On the eve of May Day 2004 in Padstow, Cornwall, Tristan Sturrock went to the pub. He promised his girlfriend that he would have just the one and asked if there was anything she wanted (as she was five months pregnant, he was being solicitous). Chips were requested. Chips were promised. Some hours, and pints, later he remembered the promise – and the chips. On his way home Katie rang him, he sat down on a wall to talk to her,  leaned backwards and ended up wedged between a garage and a wall with a broken neck.

Mayday Mayday is the story of that night and his recovery.
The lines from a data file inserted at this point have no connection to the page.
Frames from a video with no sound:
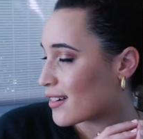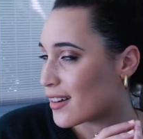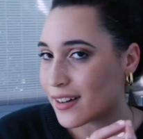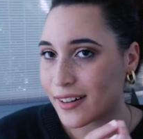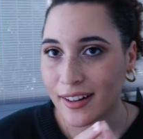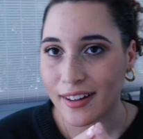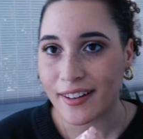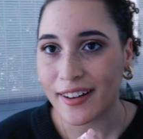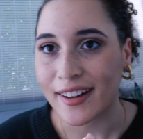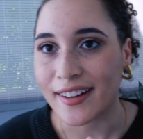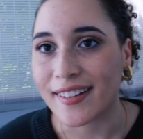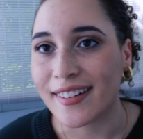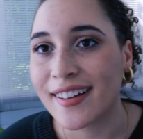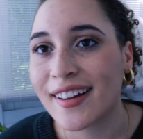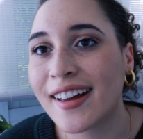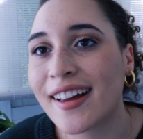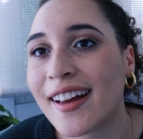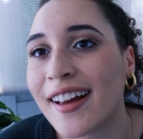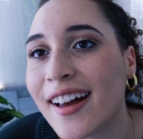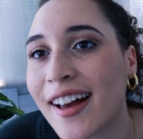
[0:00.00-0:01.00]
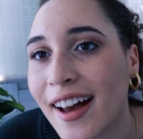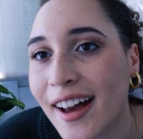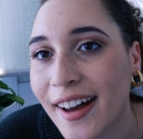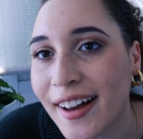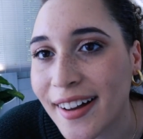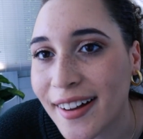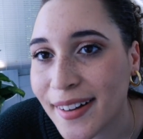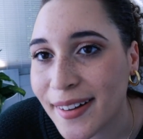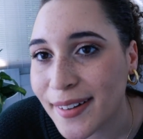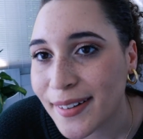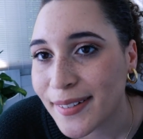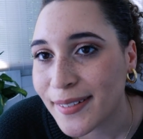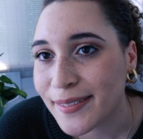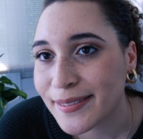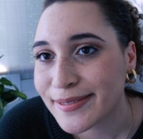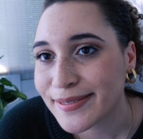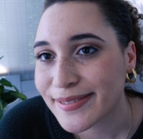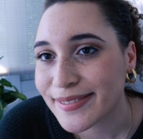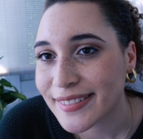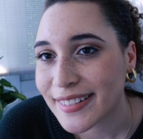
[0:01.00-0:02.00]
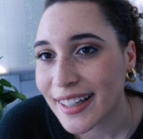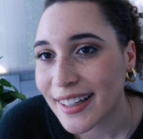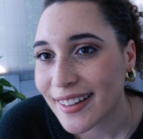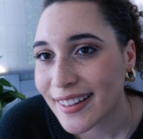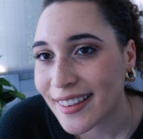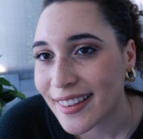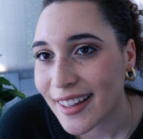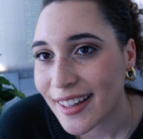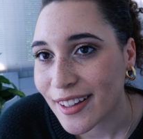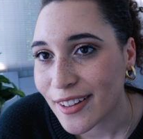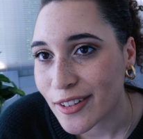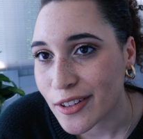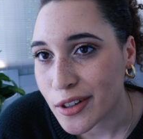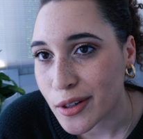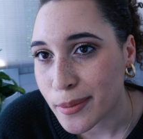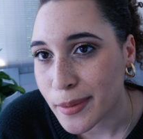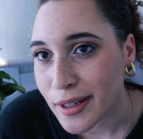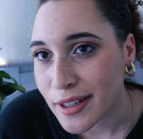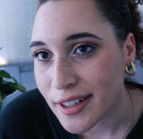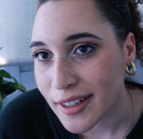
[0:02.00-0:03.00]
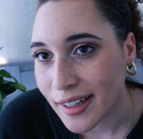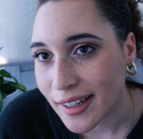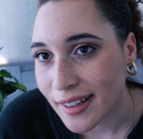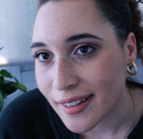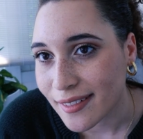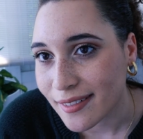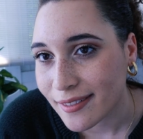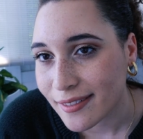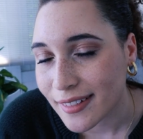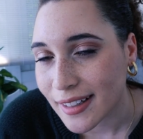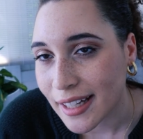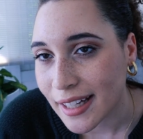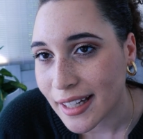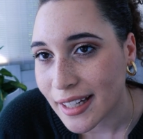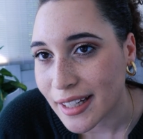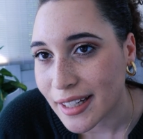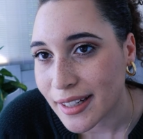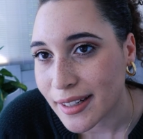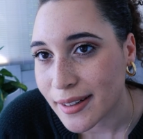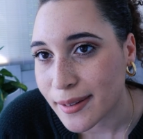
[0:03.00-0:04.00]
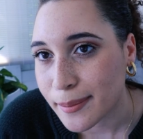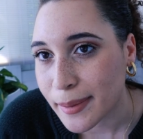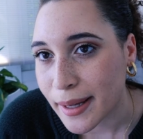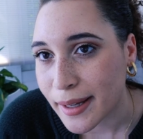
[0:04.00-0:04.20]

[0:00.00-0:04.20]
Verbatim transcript: Okay, great. Um, yeah, thank you so much again, and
The show is a tribute to all those who saved first his life and next his spinal cord. They include Katie, his friends and family but the core of the story we see is the expertise and skill of the NHS team who were simply doing their jobs.
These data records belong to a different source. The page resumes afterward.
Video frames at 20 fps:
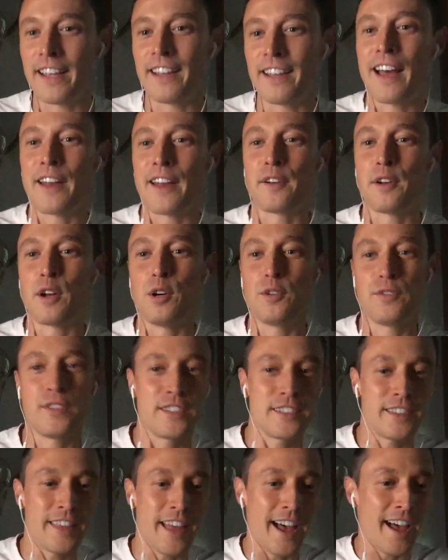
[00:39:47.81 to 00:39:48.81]
I don't know if it's
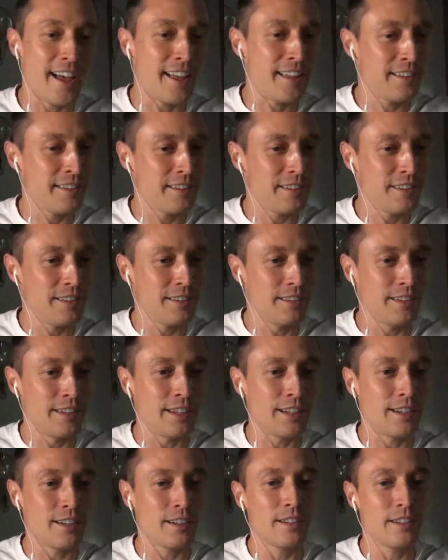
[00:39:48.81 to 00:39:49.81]
that likeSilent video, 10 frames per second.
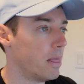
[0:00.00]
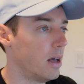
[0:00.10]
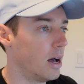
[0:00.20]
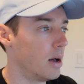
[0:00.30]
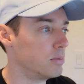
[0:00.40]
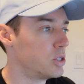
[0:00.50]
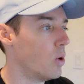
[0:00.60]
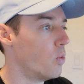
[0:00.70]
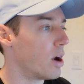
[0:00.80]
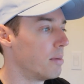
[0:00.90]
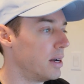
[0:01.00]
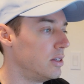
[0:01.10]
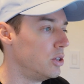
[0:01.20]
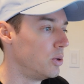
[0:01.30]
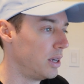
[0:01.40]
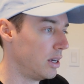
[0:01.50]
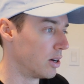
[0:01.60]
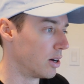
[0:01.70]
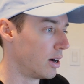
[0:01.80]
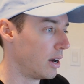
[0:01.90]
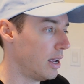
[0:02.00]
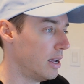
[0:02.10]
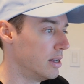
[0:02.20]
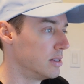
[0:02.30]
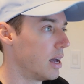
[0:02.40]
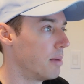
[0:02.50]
So what I'm going to do here is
The British Medical Journal described it as a ‘love letter to the NHS’ which suggests we are in for a rather sentimental tale of caring nurses mopping brows and fine upstanding doctors, being… well… fine and upstanding. Instead of which, Sturrock whirls us into a beautifully paced piece of storytelling and inventive presentation.  By the end we have held our breath praying he would be found, smiled at the humour only paramedics can manage and marvelled at the skill of the neurosurgeon who put his spine back together.

Sturrock brings twenty years of acting experience with the Cornish company Kneehigh to this personal testimony.  He has a thoroughly engaging manner and we warmed to him immediately as he prepared for his evening out. He holds our attention throughout with lightening changes of pace and mood supported by sound, music and a projected film of Padstow and the Obby Oss procession. He uses the simplest of props and set – a row of small items across the front of the stage including a toy ambulance and helicopter, a bunch of flowers, a torch plus a mirror on a stand that serves as a door, a bed, the operating table – and just once, as a mirror.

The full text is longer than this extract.